An unchanged copy of every record below, without pictures, is the goal.

#### Records for the task

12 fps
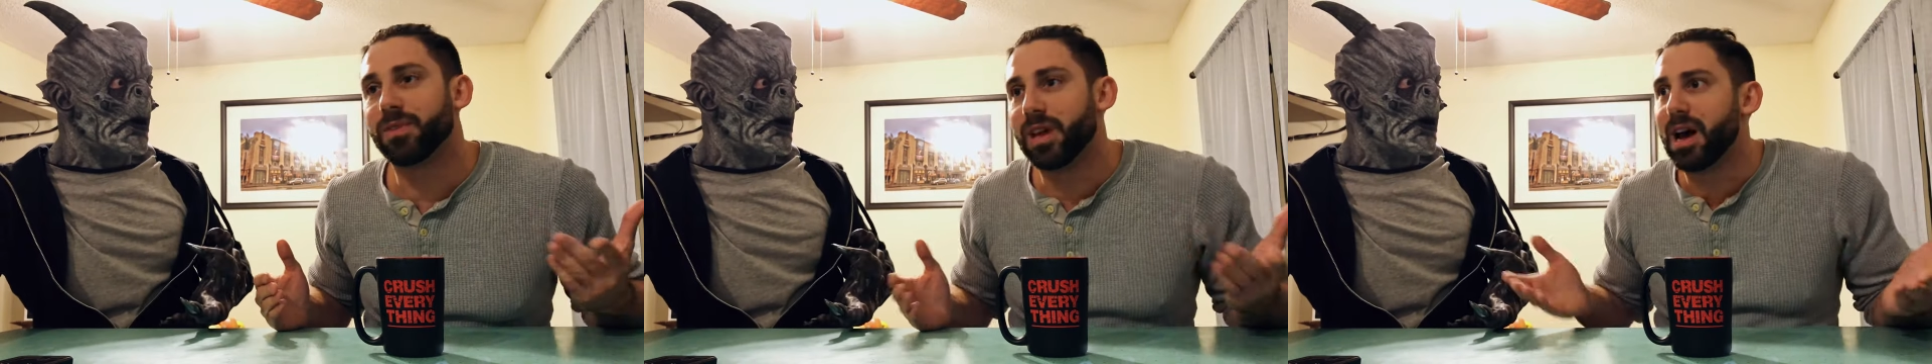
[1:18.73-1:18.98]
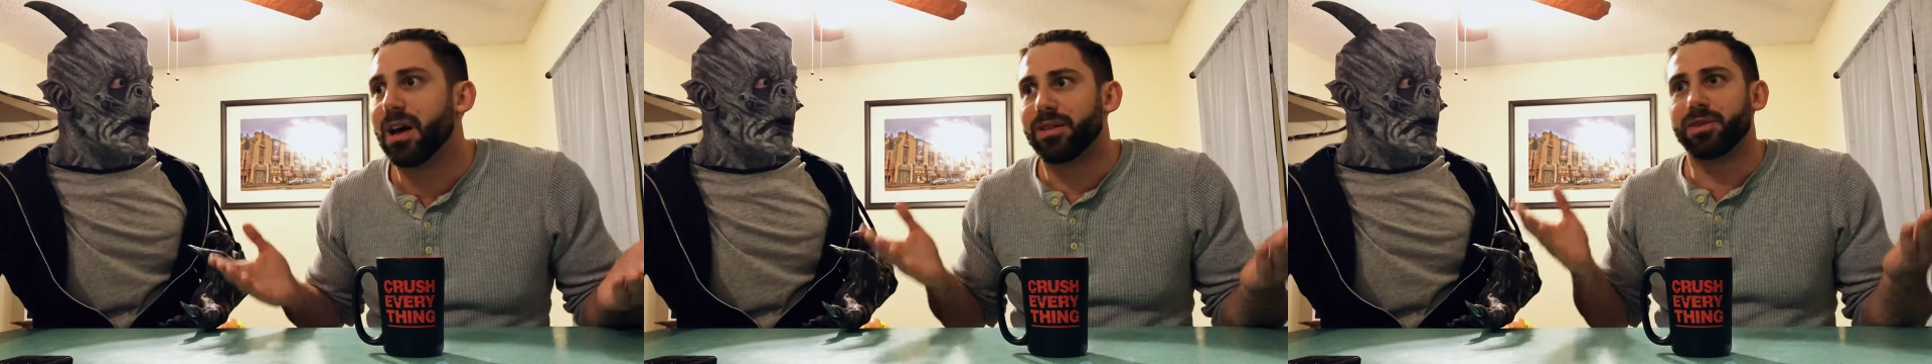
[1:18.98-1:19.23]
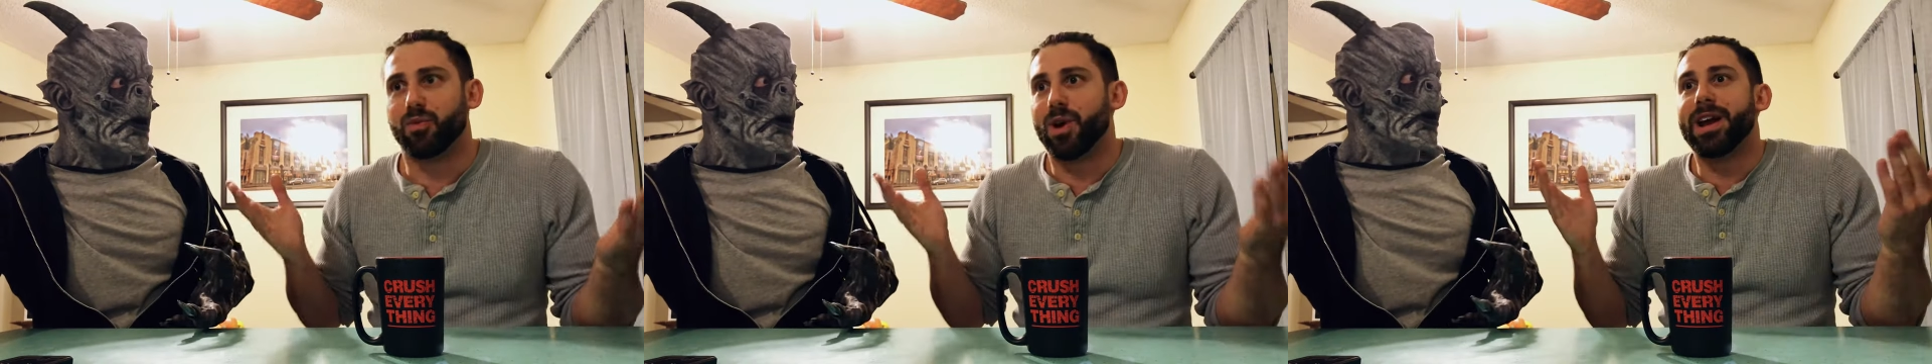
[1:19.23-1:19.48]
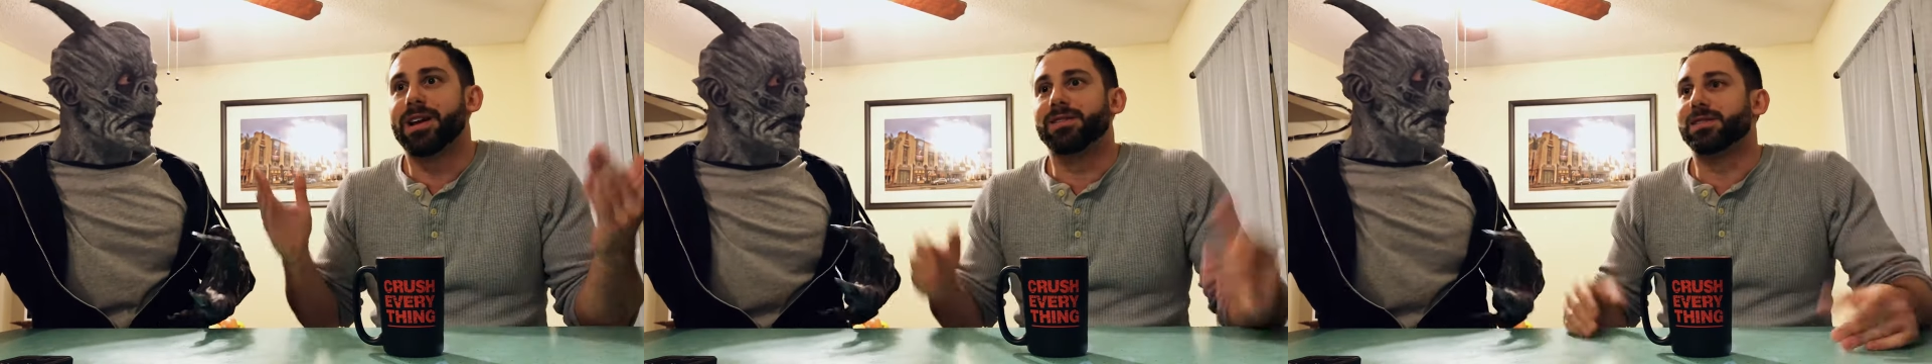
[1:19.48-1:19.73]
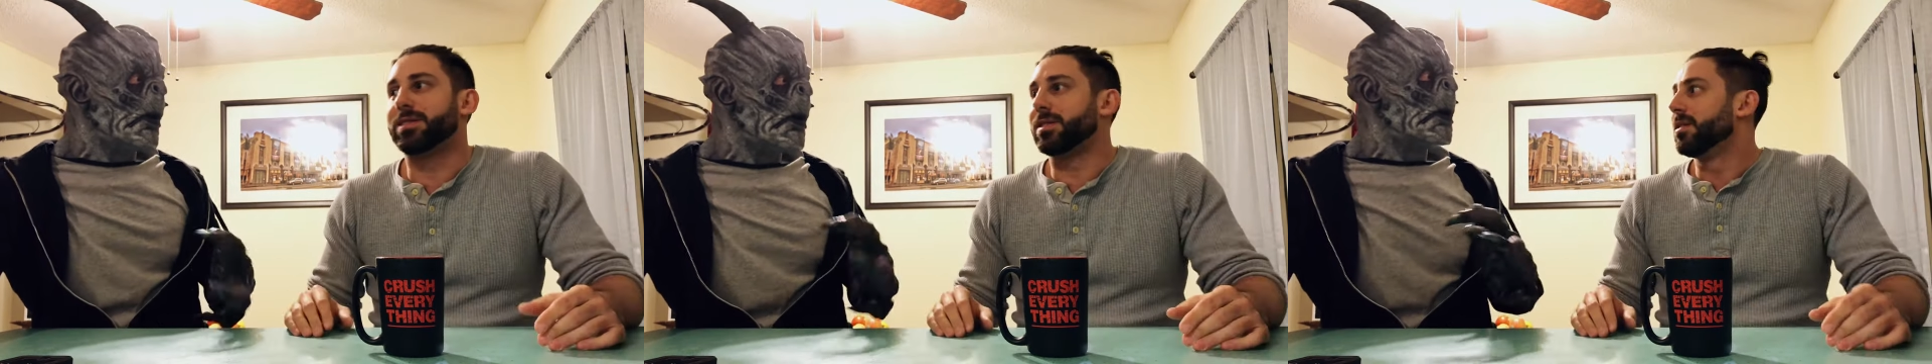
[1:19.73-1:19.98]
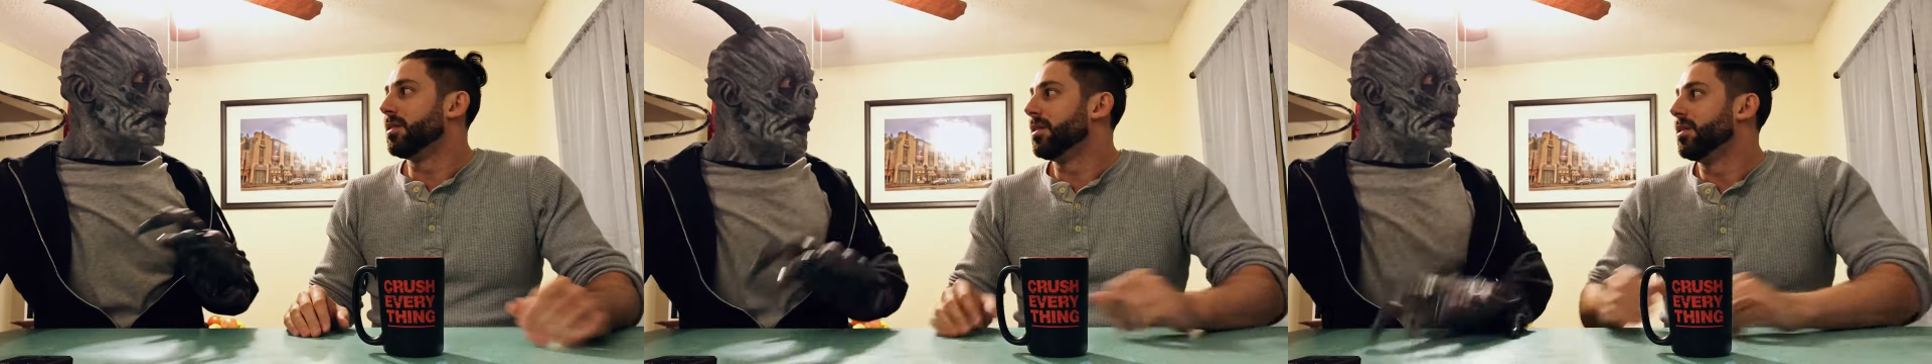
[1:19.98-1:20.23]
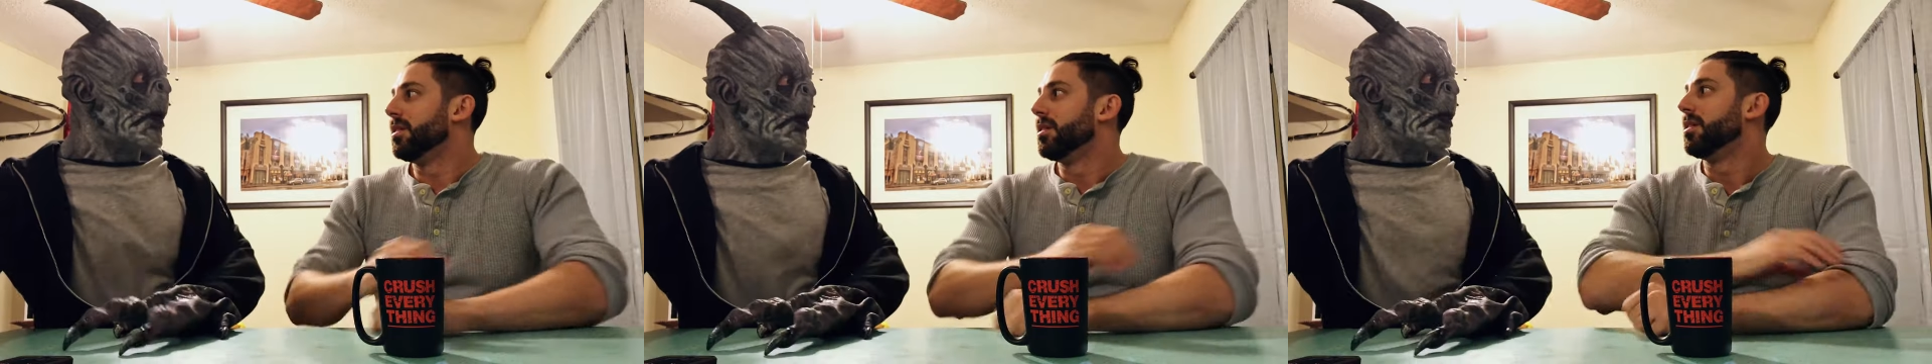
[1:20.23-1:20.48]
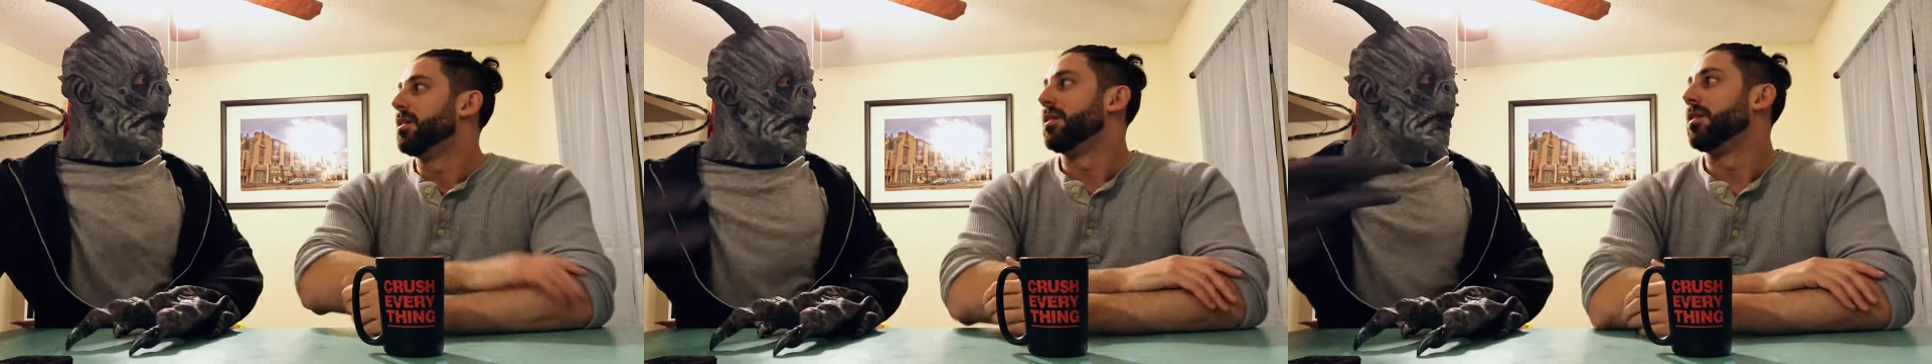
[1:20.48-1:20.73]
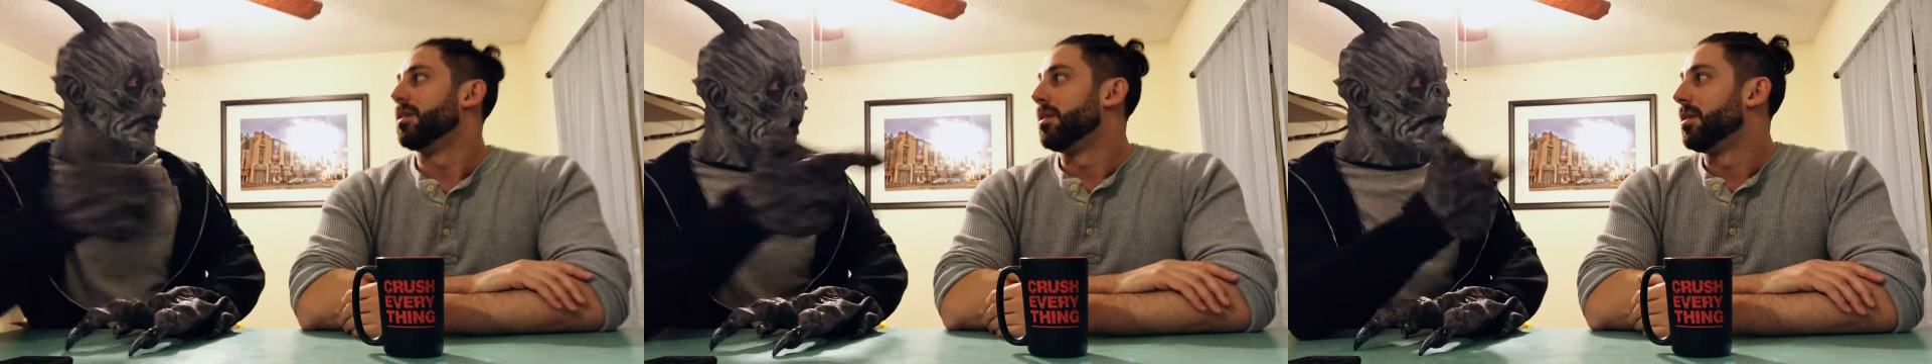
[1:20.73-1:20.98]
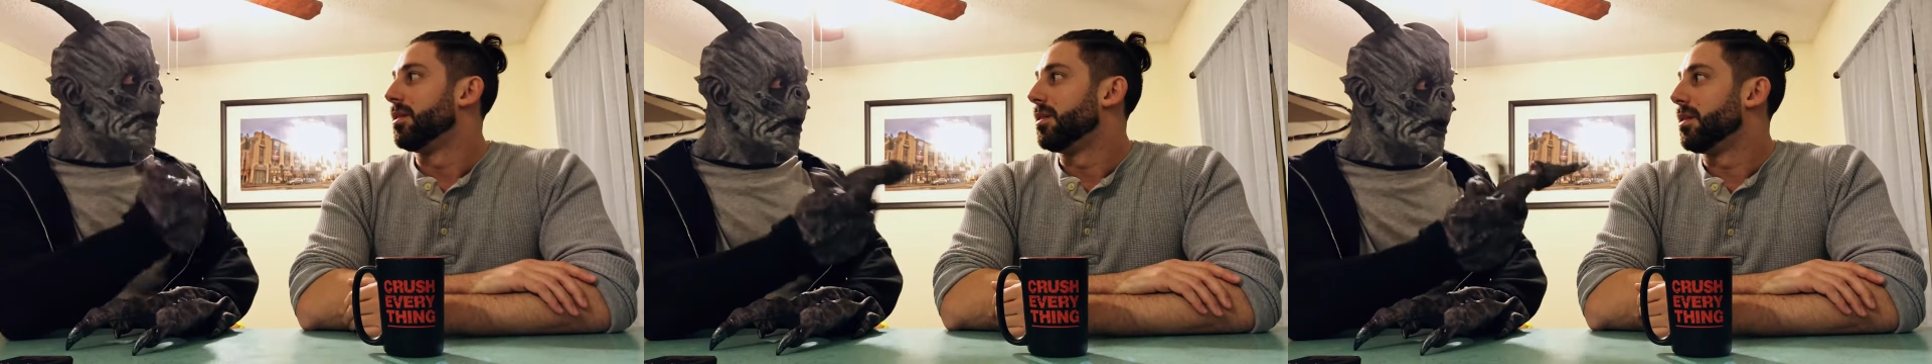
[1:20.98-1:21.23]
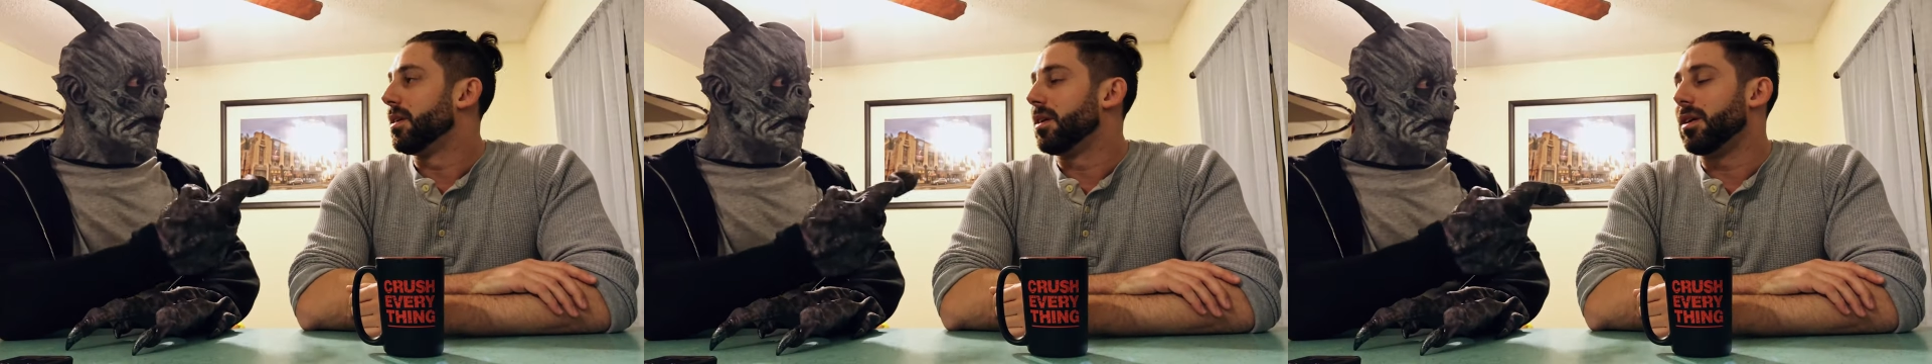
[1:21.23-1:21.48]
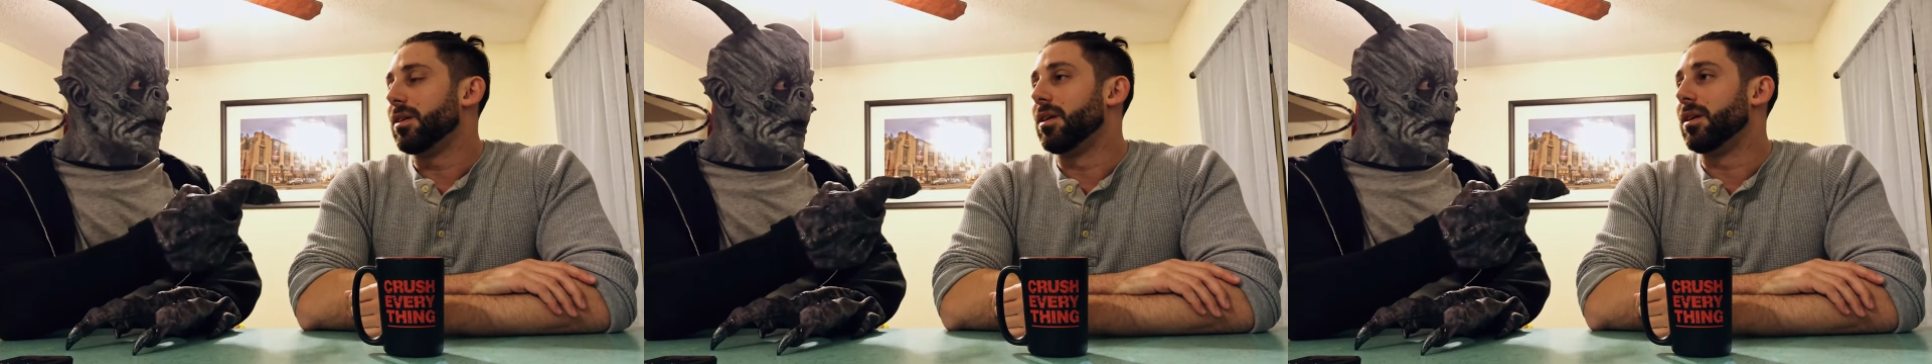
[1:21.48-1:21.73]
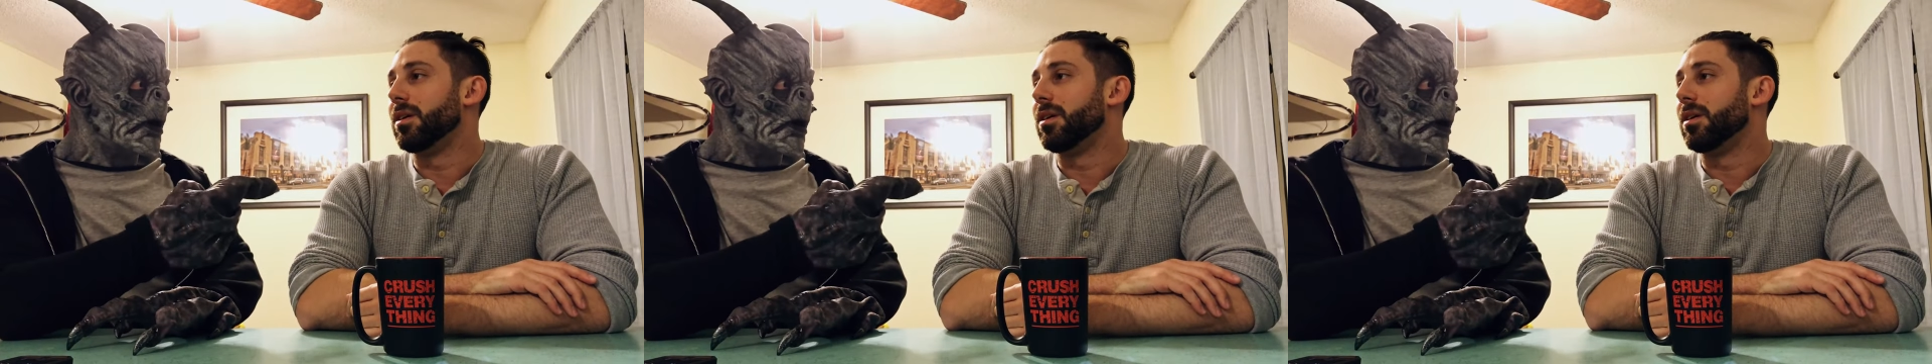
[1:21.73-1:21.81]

Yeah, it rained. You need, you, we need to write this.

########

### Completed exercise
12 fps
[1:18.73-1:18.98]
[1:18.98-1:19.23]
[1:19.23-1:19.48]
[1:19.48-1:19.73]
[1:19.73-1:19.98]
[1:19.98-1:20.23]
[1:20.23-1:20.48]
[1:20.48-1:20.73]
[1:20.73-1:20.98]
[1:20.98-1:21.23]
[1:21.23-1:21.48]
[1:21.48-1:21.73]
[1:21.73-1:21.81]

Yeah, it rained. You need, you, we need to write this.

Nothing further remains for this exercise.